Elecciones en Venezuela

EPA

Desde 2006, la presidenta del CNE fue Tibisay Lucena, hoy ministra en el gabinete de Maduro, y la representatividad de los rectores fue siempre cuestionada por la oposición, que solo contaba con uno de cinco representantes en el ente electoral.

“Las sanciones de Estados Unidos obligaron al gobierno a ceder en varios ámbitos, y esta renovación del CNE es uno de ellos”, dice Luis Vicente León, analista y encuestador.

Hoy la oposición cuenta con dos de los cinco rectores del CNE, una diferencia que, según Márquez, se ha traducido en que, entre otras garantías, “tendremos sólidos sistemas de acreditación de testigos”.

El dilema de la oposición

La otra gran diferencia de estas elecciones con las anteriores es que la oposición, que desde 2018 no reconoce a Maduro como presidente, volvió al juego electoral.

No es la misma oposición de antes -hay nuevos partidos y nuevos candidatos- ni es toda la oposición, porque aún existen agrupaciones que llaman a la abstención, como el ala de Voluntad Popular que lidera Juan Guaidó, quien asegura que “las regionales y las municipales no son la solución a los conflictos”.

Aún así, el antichavismo este domingo tendrá por quién votar, si es que se anima.

Nicolas Maduro

EPA

“En la oposición al chavismo hasta ahora tuvo más fuerza la rama que prometía una insurrección o un cambio abrupto de gobierno, pero ahora esa disponibilidad de apoyo instantáneo al cambio repentino parece haberse desinflado”, dice Colette Capriles.

El sufrimiento personal ha sido tan grande que ha obligado a la gente a cortar sus lazos con la política y eso, aunque afecta los mecanismos de solidaridad, a su vez permite cierta renovación de la estructura partidaria de la oposición”, explica.

Esta vez, la oposición no promete el fin del gobierno de Maduro ni basa su causa en la indignación contra el chavismo. “Que nadie venga con aires triunfalistas”, decía en su cierre de campaña Gustavo Duque, candidato opositor a la alcaldía de Caracas.

Los expertos ven las elecciones como un referendo sobre el ala radical de la oposición que lidera Gauidó, considerado por decenas de países como el presidente interino de Venezuela y cuyo liderazgo está cada vez más cuestionado.

“La oposición que participa busca asentarse como la verdadera oposición, la que realmente puede generar cambios al país”, dice Luis Vicente León.

Henrique Capriles

EPA
Aunque no es candidato ni la cara de la oposición, Henrique Capriles ha sido uno de los impulsores relevantes de la vuelta a elecciones de la oposición.

Pero, al tiempo, se mantiene escéptico: “El problema es que los que participan no lograron unirse, irán divididos en dos o tres alianzas muy diversas, y eso impedirá tener un mapa claro de las fuerzas opositoras tras las elecciones”.

En el tarjetón electrónico habrá casi 40 partidos. De oposición hay cuatro fuerzas distintas que, dependiendo de sus resultados, reclamarán más o menos protagonismo.

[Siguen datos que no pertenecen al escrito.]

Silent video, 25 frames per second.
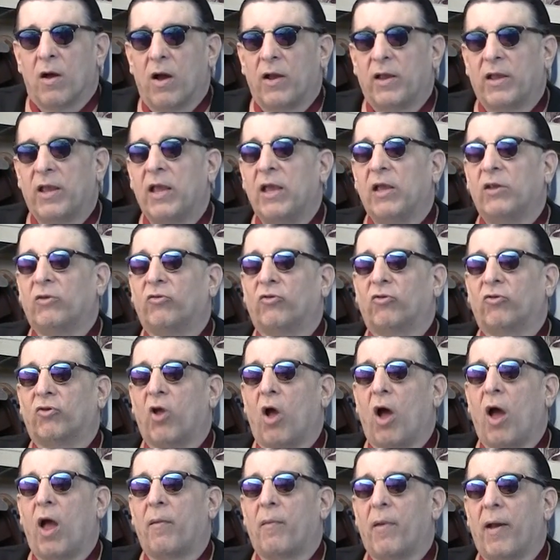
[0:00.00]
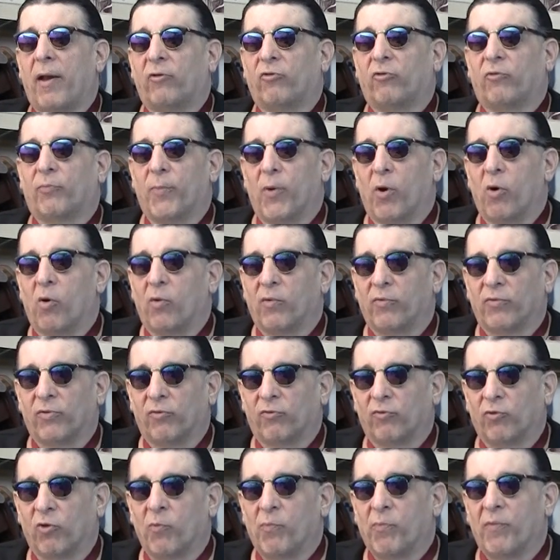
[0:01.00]
Each time I spoke with a
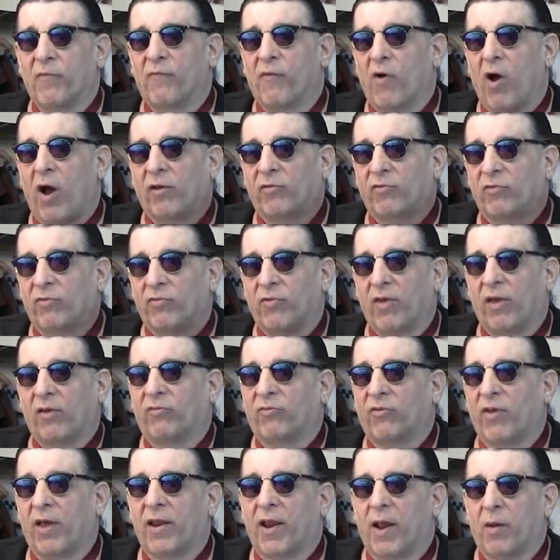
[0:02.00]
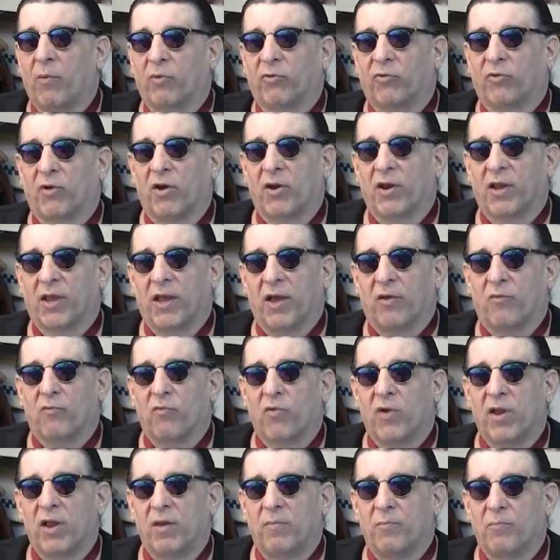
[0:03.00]
supervisor, they said I was going to get
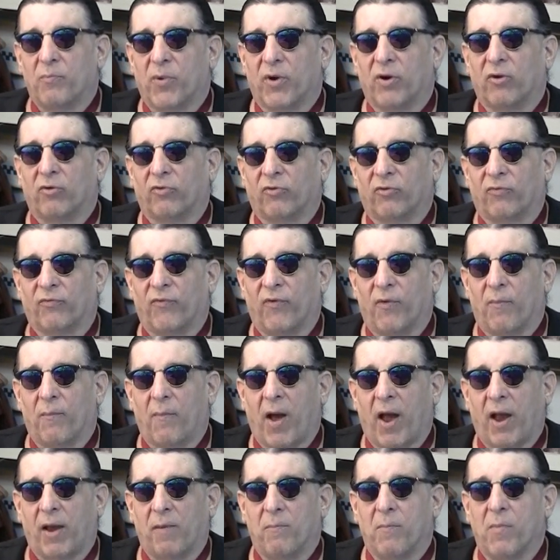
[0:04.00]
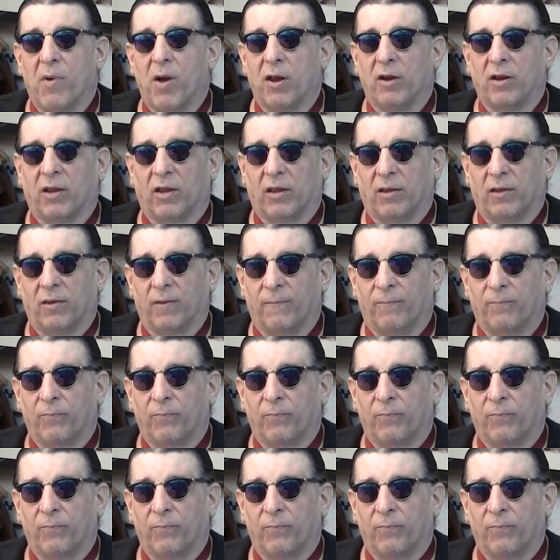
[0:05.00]
reimbursed for my money.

Esto será clave para el liderazgo de Guaidó, para el proceso de negociación con Maduro en México, que debe reanudarse en enero, y para las venideras elecciones (las presidenciales serán en 2024 y existe la posibilidad, si bien remota, de que se active un referendo revocatorio en 2022).

Venezuela intenta entrar en una transición política en medio de la ya iniciada transición económica. Parece claro que la primera, si es que se da, será mucho más lenta que la segunda.